Stored dataset items
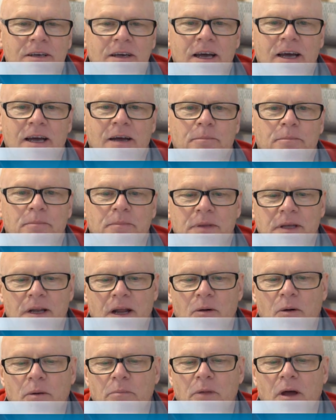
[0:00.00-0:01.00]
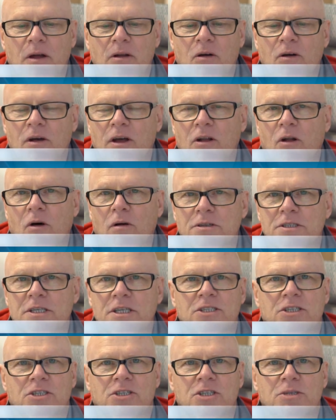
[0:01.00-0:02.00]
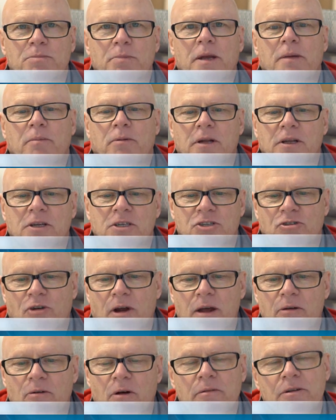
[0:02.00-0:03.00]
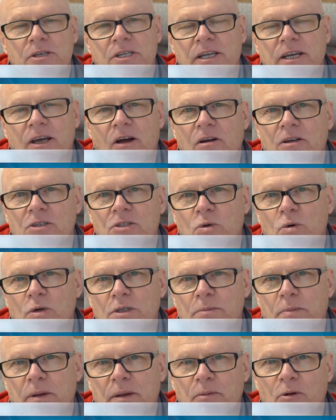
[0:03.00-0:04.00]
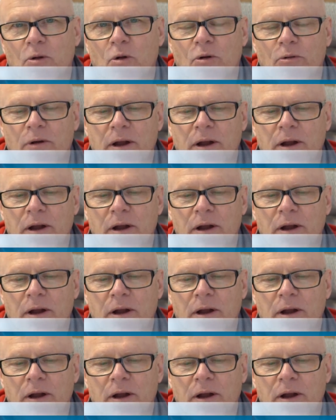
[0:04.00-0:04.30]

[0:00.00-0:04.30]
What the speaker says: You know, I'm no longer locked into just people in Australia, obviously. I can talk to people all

→ Exercise instructions
All the data above is to be transcribed exactly, with no pictures included.

→ Response for this exercise
[0:00.00-0:01.00]
[0:01.00-0:02.00]
[0:02.00-0:03.00]
[0:03.00-0:04.00]
[0:04.00-0:04.30]

[0:00.00-0:04.30]
What the speaker says: You know, I'm no longer locked into just people in Australia, obviously. I can talk to people all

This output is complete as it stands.